Nothing may be left out of the listing below but its images; repeat the rest exactly.

> [Information supplied]:
━━━━

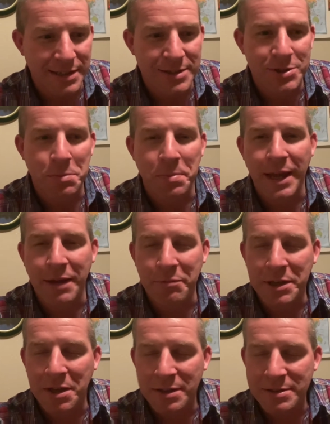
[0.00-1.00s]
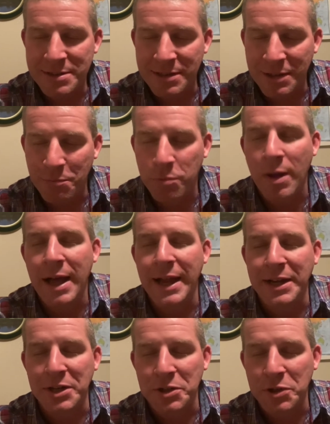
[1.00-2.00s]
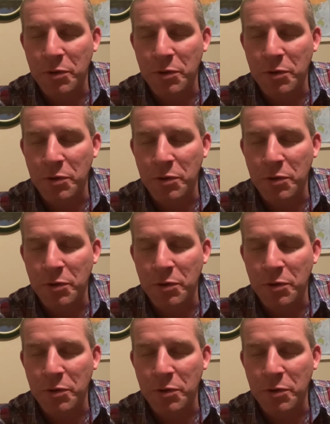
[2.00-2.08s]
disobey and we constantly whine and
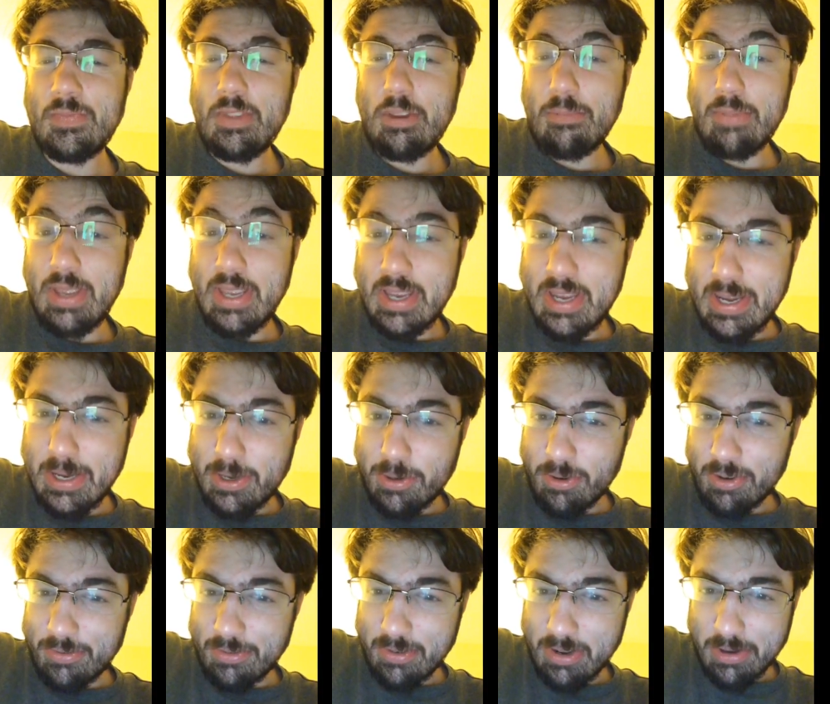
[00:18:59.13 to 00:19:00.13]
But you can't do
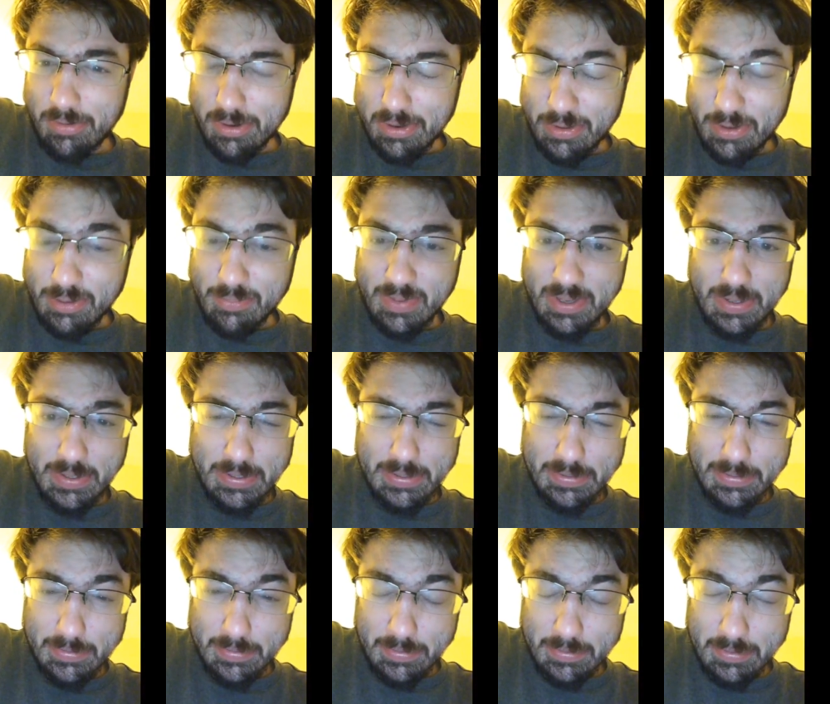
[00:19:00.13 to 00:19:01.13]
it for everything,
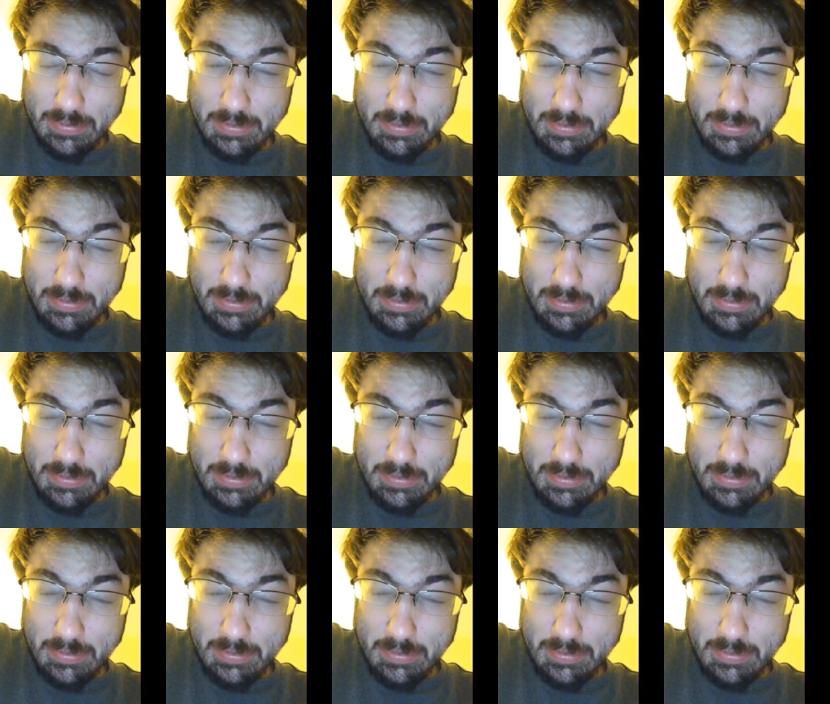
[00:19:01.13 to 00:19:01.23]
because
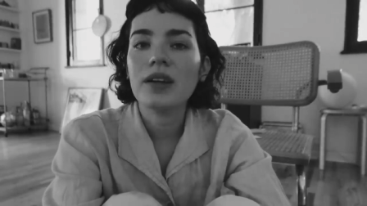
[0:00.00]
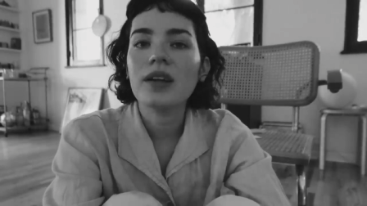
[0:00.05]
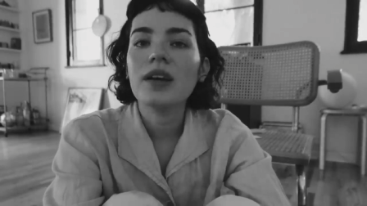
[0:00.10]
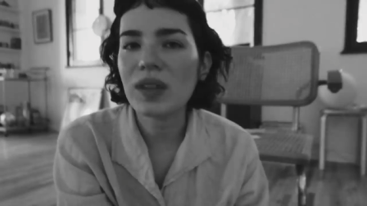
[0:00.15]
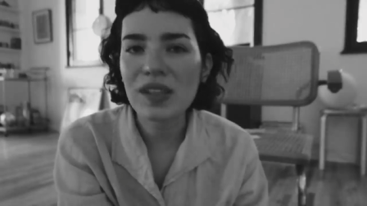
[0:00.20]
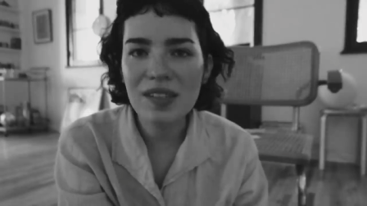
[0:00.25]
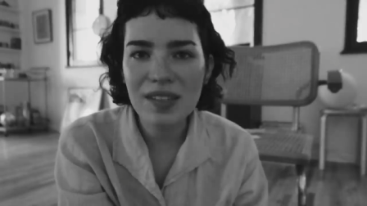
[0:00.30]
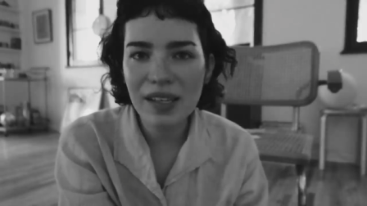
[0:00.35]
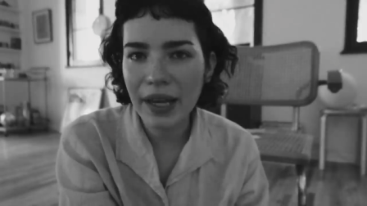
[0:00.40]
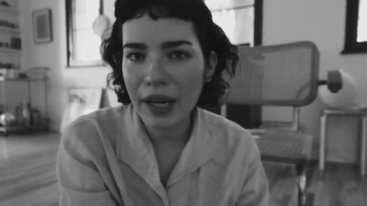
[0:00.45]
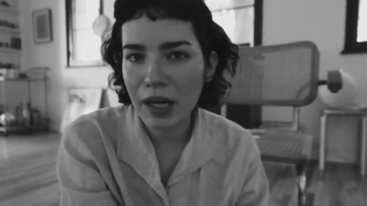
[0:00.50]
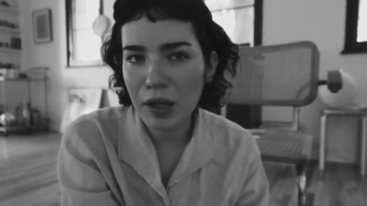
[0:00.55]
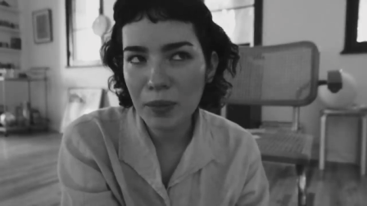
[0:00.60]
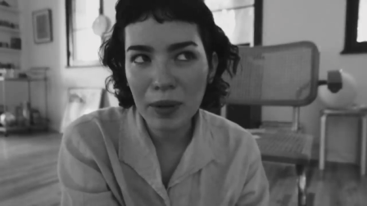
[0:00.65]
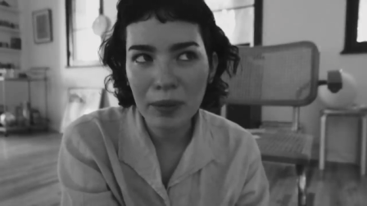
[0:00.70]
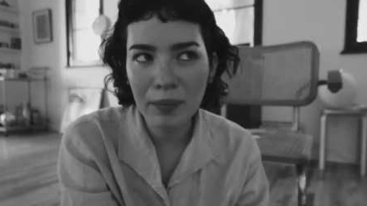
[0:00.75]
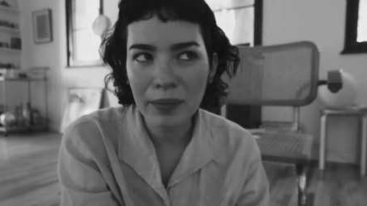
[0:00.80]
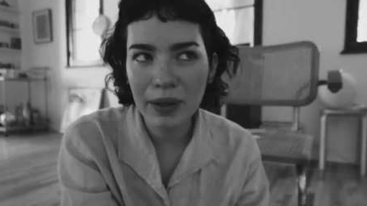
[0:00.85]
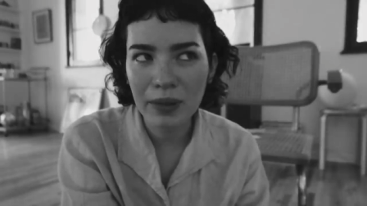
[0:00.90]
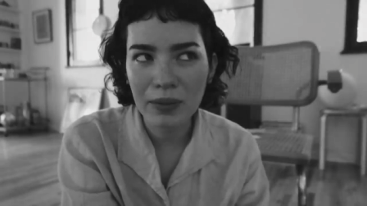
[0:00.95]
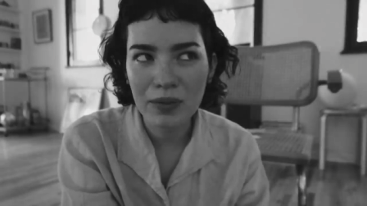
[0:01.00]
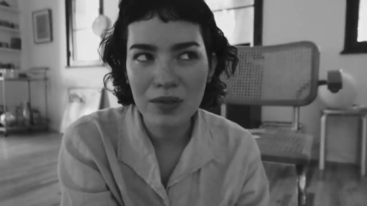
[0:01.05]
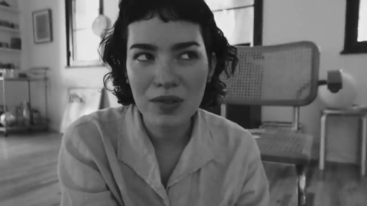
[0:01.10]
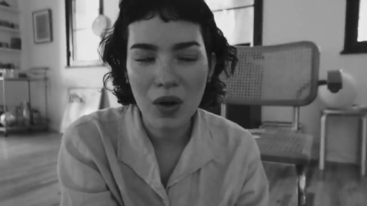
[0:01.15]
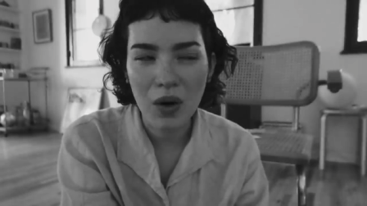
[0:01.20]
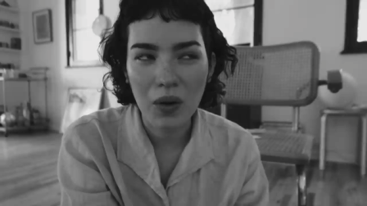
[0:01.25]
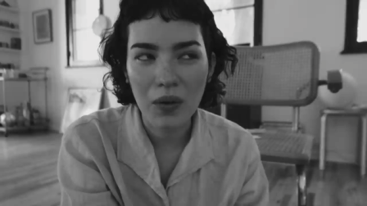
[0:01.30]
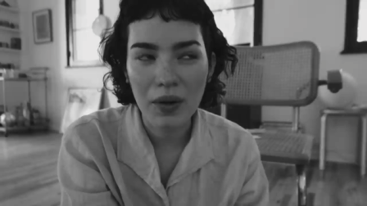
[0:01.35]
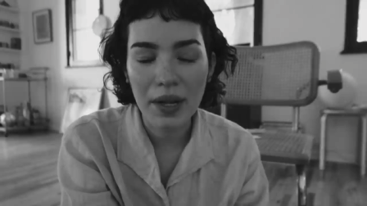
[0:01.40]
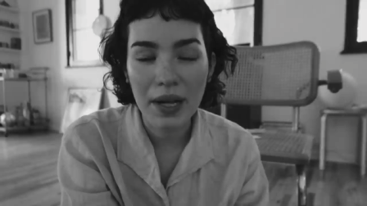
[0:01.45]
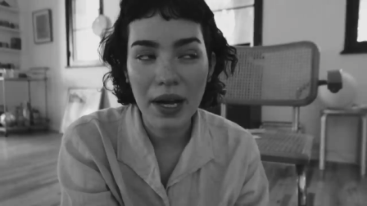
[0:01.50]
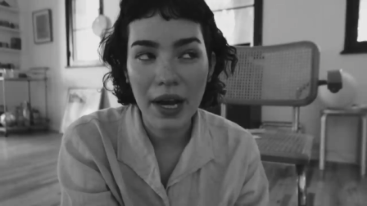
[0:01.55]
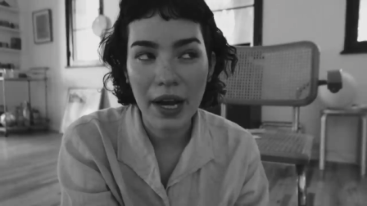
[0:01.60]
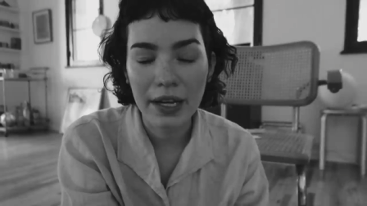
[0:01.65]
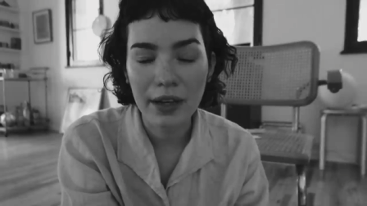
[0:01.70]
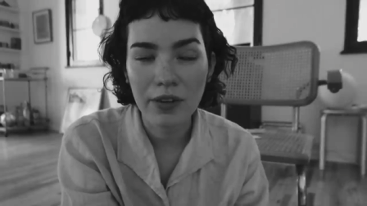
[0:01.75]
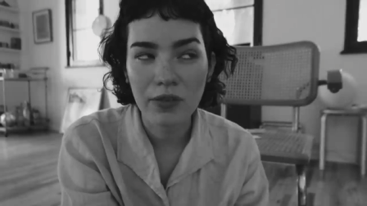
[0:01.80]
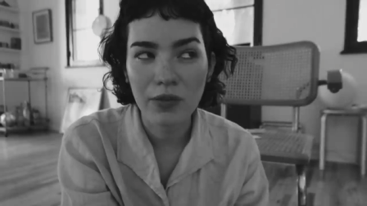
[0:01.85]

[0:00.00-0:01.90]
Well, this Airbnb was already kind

━━━━

> [Response below]:
[0.00-1.00s]
[1.00-2.00s]
[2.00-2.08s]
disobey and we constantly whine and
[00:18:59.13 to 00:19:00.13]
But you can't do
[00:19:00.13 to 00:19:01.13]
it for everything,
[00:19:01.13 to 00:19:01.23]
because
[0:00.00]
[0:00.05]
[0:00.10]
[0:00.15]
[0:00.20]
[0:00.25]
[0:00.30]
[0:00.35]
[0:00.40]
[0:00.45]
[0:00.50]
[0:00.55]
[0:00.60]
[0:00.65]
[0:00.70]
[0:00.75]
[0:00.80]
[0:00.85]
[0:00.90]
[0:00.95]
[0:01.00]
[0:01.05]
[0:01.10]
[0:01.15]
[0:01.20]
[0:01.25]
[0:01.30]
[0:01.35]
[0:01.40]
[0:01.45]
[0:01.50]
[0:01.55]
[0:01.60]
[0:01.65]
[0:01.70]
[0:01.75]
[0:01.80]
[0:01.85]

[0:00.00-0:01.90]
Well, this Airbnb was already kind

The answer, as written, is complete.